Despite all these limitations, the descriptive results we obtained are internally consistent, suggesting the possible existence of a real underlying biological process: LV dimensions (both end-diastolic and end-systolic) mildly worsened in the placebo, and slightly improved in the tamoxifen group, while fractional shortening (as simple but reliable systolic function measure), mildly worsened in the placebo group and minimally improved in the tamoxifen group. Furthermore, this observation is consistent with previous research, pre-clinical data, and pathophysiological considerations. In a mouse model of DMD, tamoxifen reduced cardiac fibrosis by approximately 50% [10], and arrested fibrosis processes are expected to translate into preserved relaxation, contractility, and left ventricular dimensions. Even more relevantly, on monolayers of human-induced pluripotent stem cell-derived cardiomyocytes, the active metabolite 4-hydroxytamoxifen reduced beating rate, raised beating velocity, improved calcium-handling, and prolonged viability [26].

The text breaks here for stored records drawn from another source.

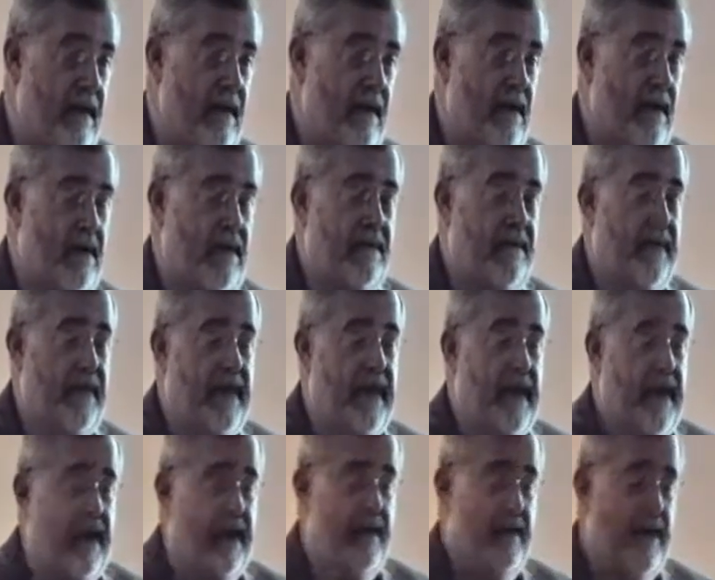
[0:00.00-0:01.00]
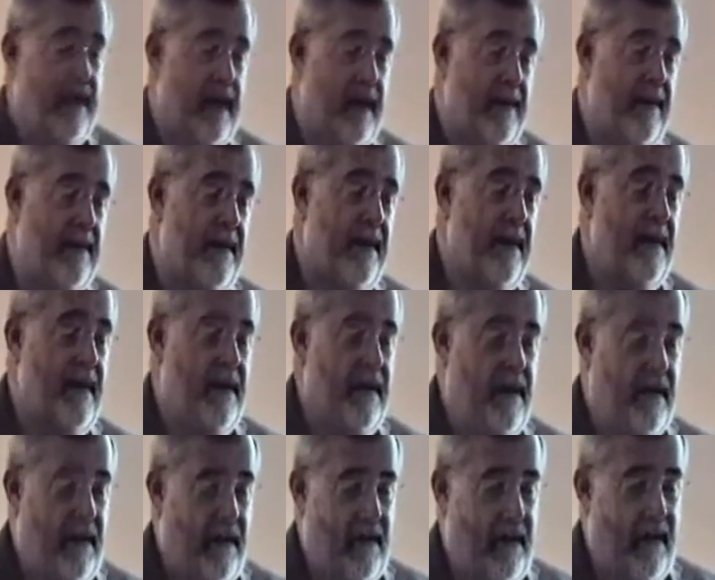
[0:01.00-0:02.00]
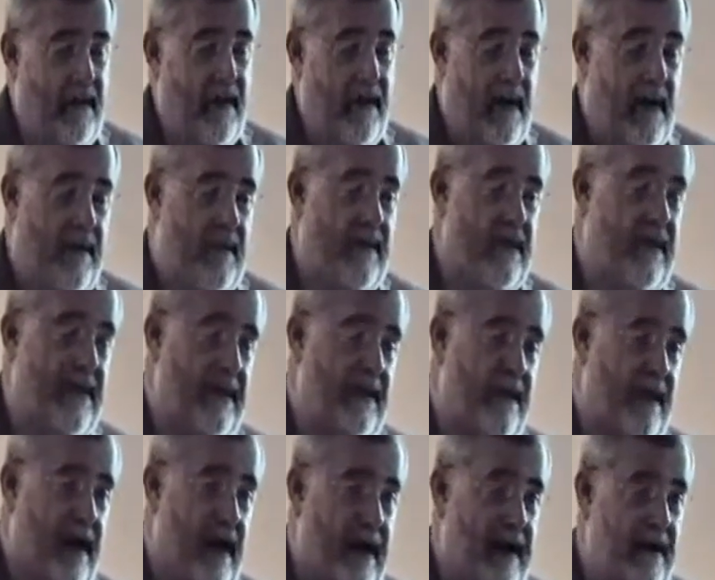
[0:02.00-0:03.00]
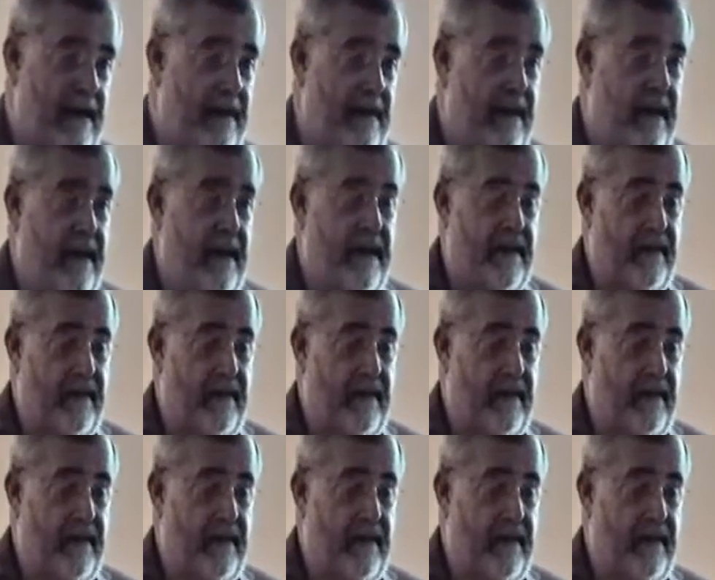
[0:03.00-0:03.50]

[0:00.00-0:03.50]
Oh, Dad, Mom, you know, I'm really tired.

Notably, this post-hoc analysis should be seen as hypothesis-generating [27]. In the drug development journey, we are still far from confirming any clinical effect. However, these preliminary observations suggest that efforts to define a dose rationale, followed by well-powered studies using appropriate endpoints, designed to answer the question of a possible benefit of tamoxifen on cardiac function in DMD patients, may be worth considering. The potential clinical impact on the lives of affected patients and their families might be substantial.